**WHAT NEEDS TO BE DONE**
Leave out the pictures, then return the records word for word.

-- SOURCE MATERIAL follows --

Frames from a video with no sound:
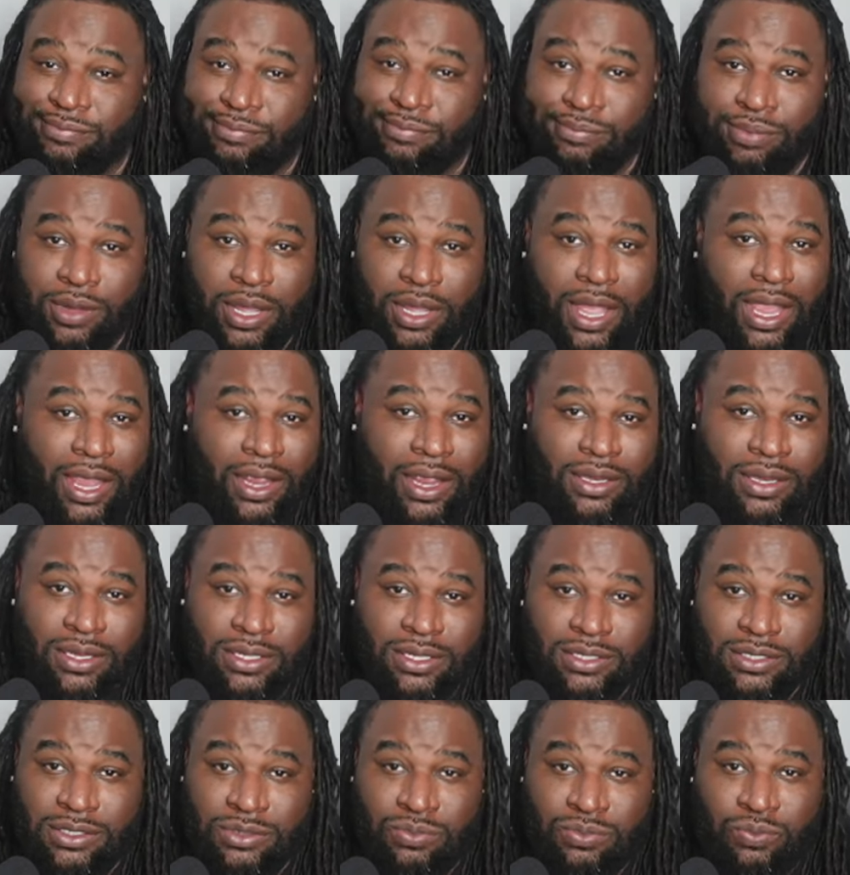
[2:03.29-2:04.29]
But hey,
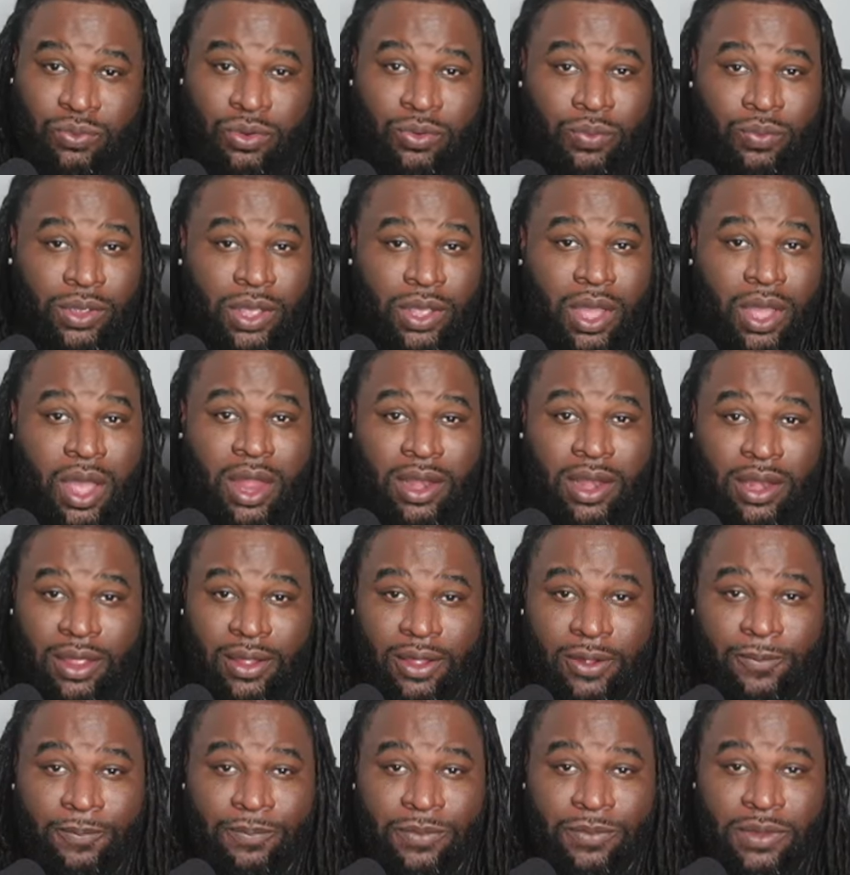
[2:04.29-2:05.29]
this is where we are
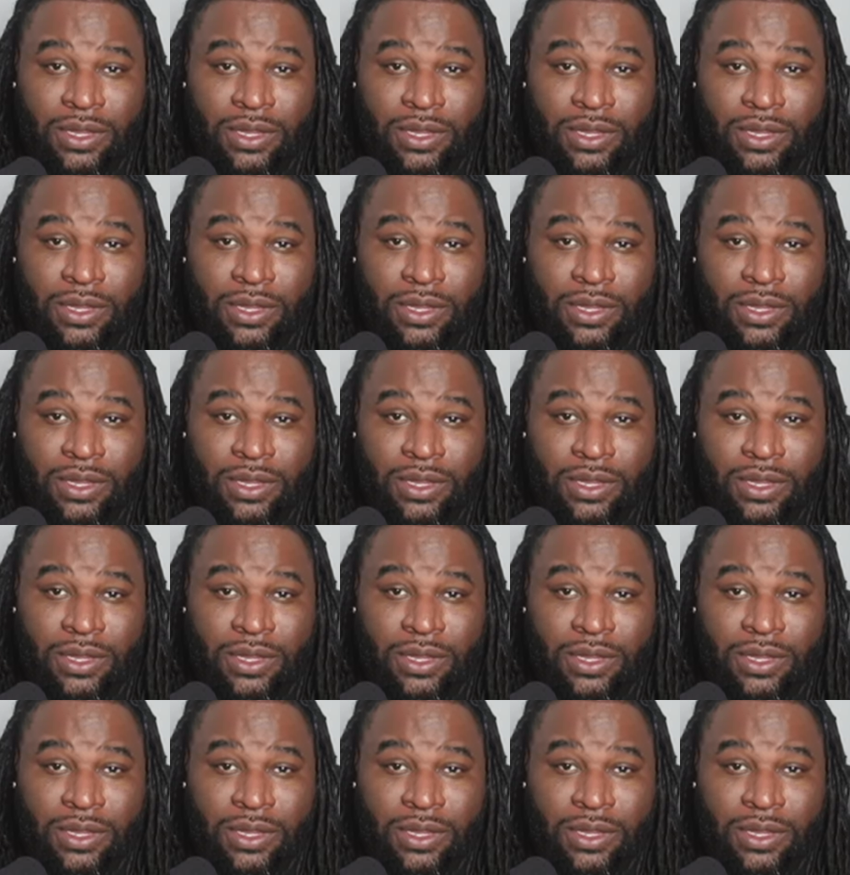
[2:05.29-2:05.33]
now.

-- SOURCE MATERIAL concluded --

**RESPONSE BOX**
Frames from a video with no sound:
[2:03.29-2:04.29]
But hey,
[2:04.29-2:05.29]
this is where we are
[2:05.29-2:05.33]
now.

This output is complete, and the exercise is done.